Posted by: pam on April 27, 2004 05:44 AM

Have you heard of The Republic of Cascadia? While checking that out, also see an article on the same site about how my favorite dreamland, Belgium, does not exist.

Posted by: Gary on April 27, 2004 08:33 AM

And now to comment on my own comment: One of my feelings when I ponder the divide is a desire to move all of the red states together and all of the blue states together. If we could do that, Belgium would definitely be a case for study before committing to reorganization. While I thoroughly enjoyed being a tourist there, I read something recently that said that the division between the Flemish north and the Walloon south is growing (or still growing), and the federal government has been ceding more and more power to the regional governments in an effort to keep everyone in the union.

Ah, I know! We put the maroon and purple states between the red and blue states to create a buffer state.

Posted by: Gary on April 27, 2004 09:05 AM


I've wished out loud for a single legislative body with proportional representation and a plurality of parties, and I've even wondered how I could make that a reality.
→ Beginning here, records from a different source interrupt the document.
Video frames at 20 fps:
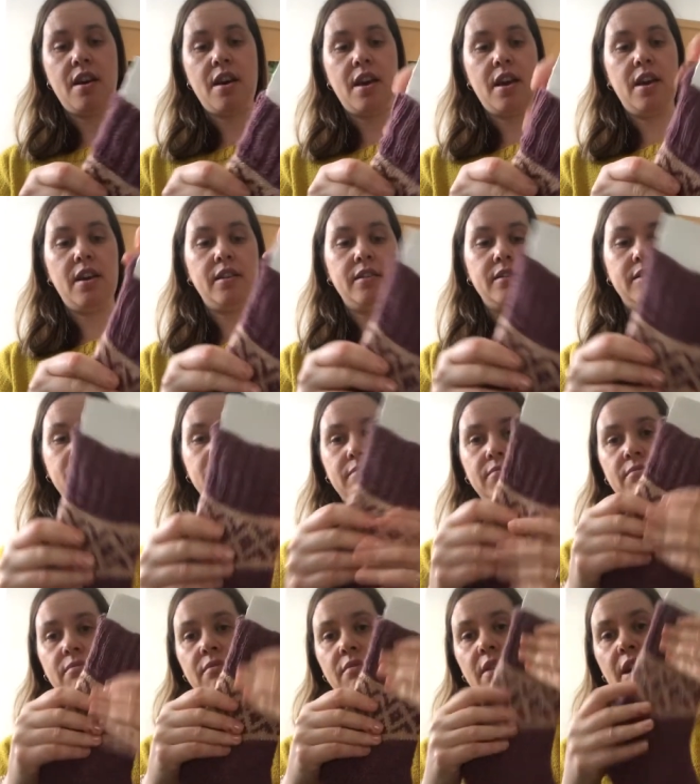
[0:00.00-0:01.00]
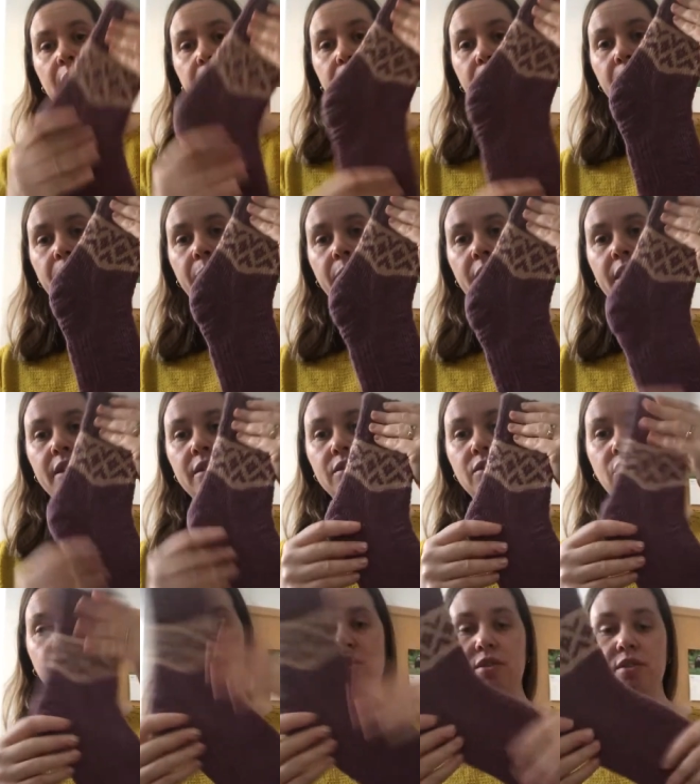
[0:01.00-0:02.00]
and I put my
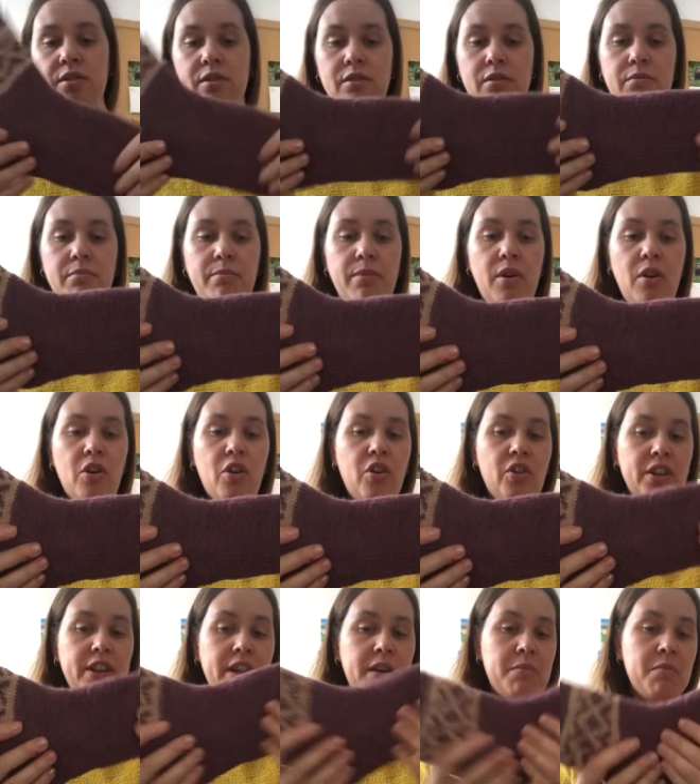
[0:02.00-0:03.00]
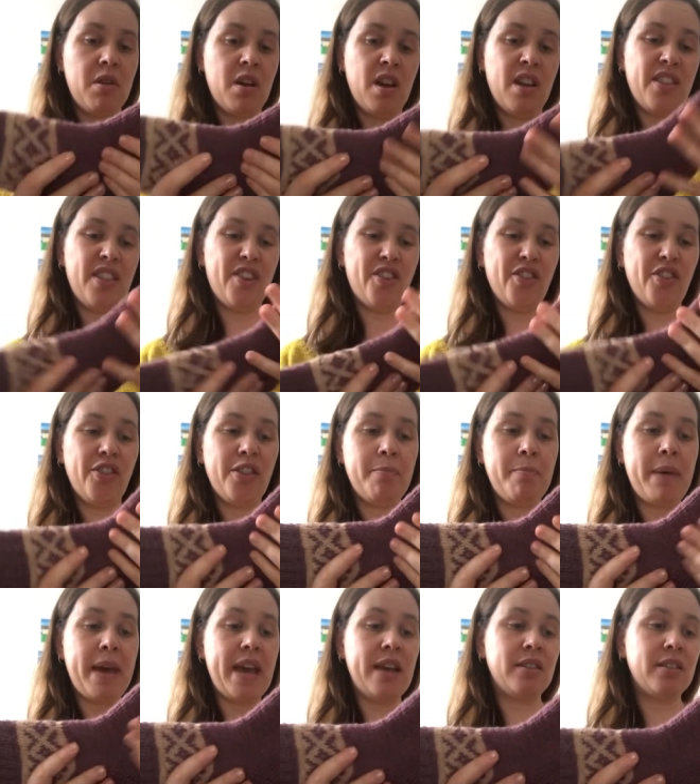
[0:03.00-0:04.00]
socks to block on them they're not the
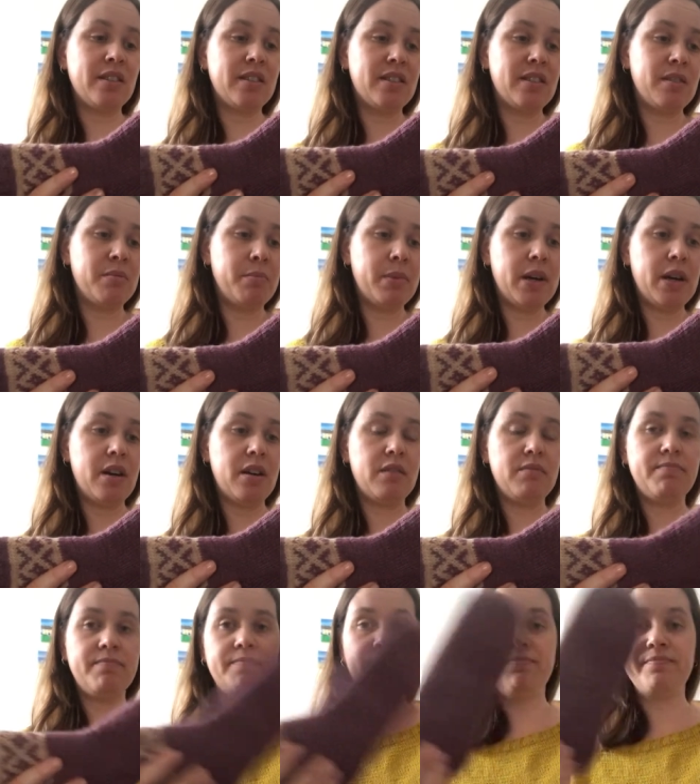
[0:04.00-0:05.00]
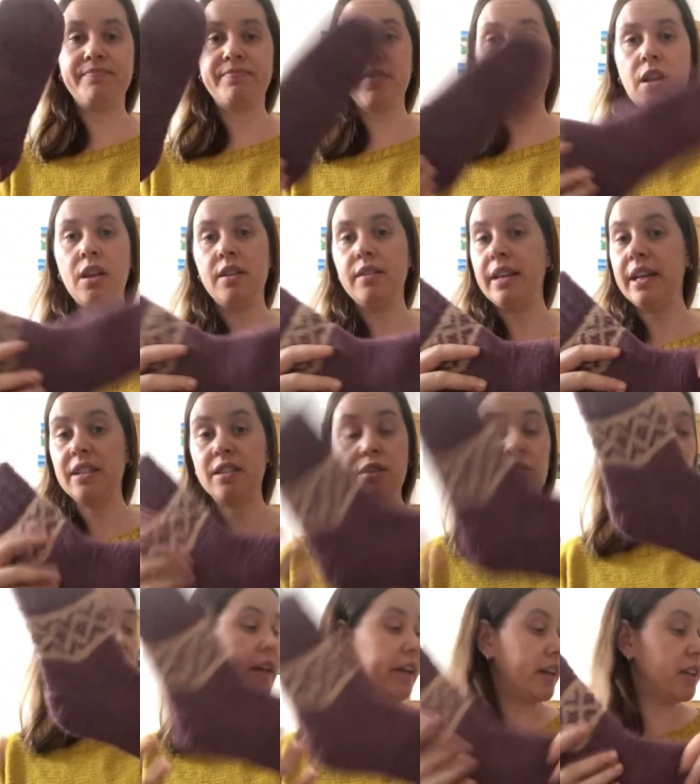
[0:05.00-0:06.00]
best but that's
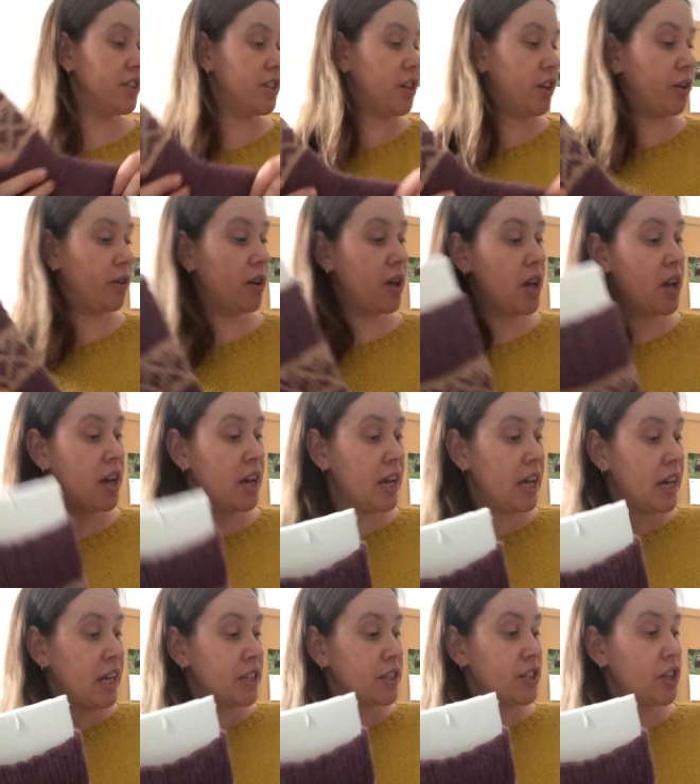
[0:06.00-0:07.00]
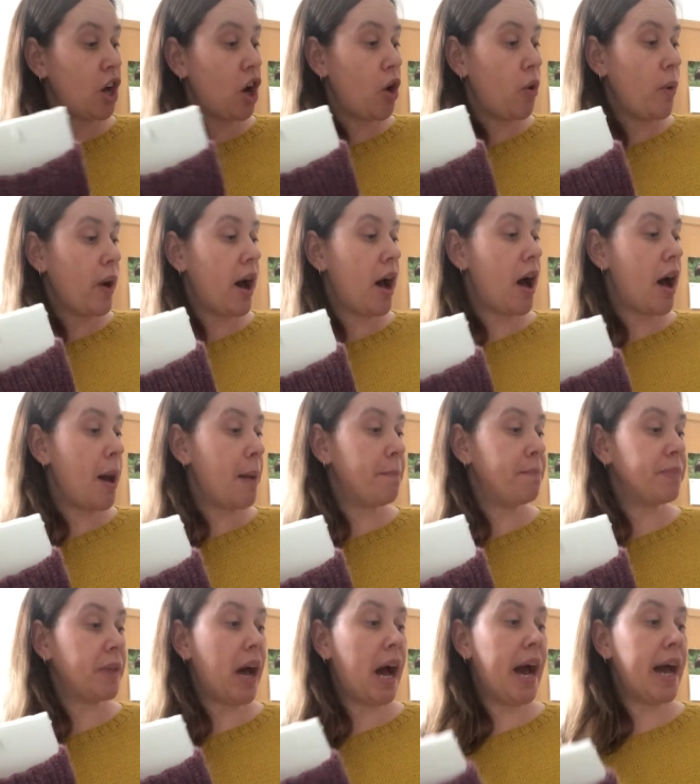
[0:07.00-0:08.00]
all I can do so um,
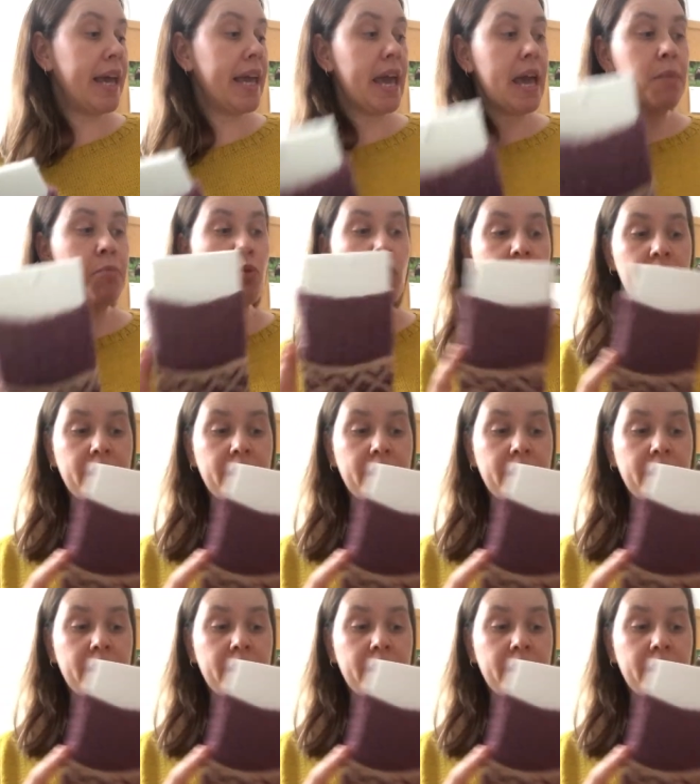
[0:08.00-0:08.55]
I am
Be careful what you wish for. It was interesting living in the UK when the debate about inherited Lordships was at its peak. The gut reaction is an obvious one: of course they should be elected, not appointed, right?

But there are lots of arguments in favour of a Senate-like body in the bicameral system. The most appealing one to me is the "flywheel" argument: you need a body of government which operates on a slower timescale, so that the government isn't always reacting to the issues of the hour without due consideration. I think there's a role for a body of government which isn't driven by the needs of populism -- or the need to be re-elected in 6 months -- and driven instead by the needs of society as a whole.

Sure, Senators and Lords can seem outdated and old fashioned, but sometimes a group of grumpy old men (and such they usually are) can also help tame the wanton excesses of the Lower House.

Posted by: david on April 27, 2004 09:52 AM

David, you hit on both an issue I worried about when posting (whether I understood that for which I wished) and some points the author of the essay that I referenced addresses near the end. In the essay, Richard N. Rosenfeld suggests earlier on that some of the critiques leveled against the Commons/House could also be certainly true of the Lords/Senators, so why double the trouble? (The reason appears to Mr. Rosenfeld to have been one primarily of the wealthly wanting more control.) He also suggests that rules and procedures could compensate for whatever problems a single body more beholden to the whims of a populist constituency might display (e.g., greater majorities for passage, "cooling off" periods).

If I recall his writing correctly, he interprets the six-year term of a senator to be more a problem of entrenchment that exacerbates the control of the very privileged—particularly due to the powers wielded by the Senate only, like approval of appointments to the Supreme Court Justices—rather than a beneficial source of stability.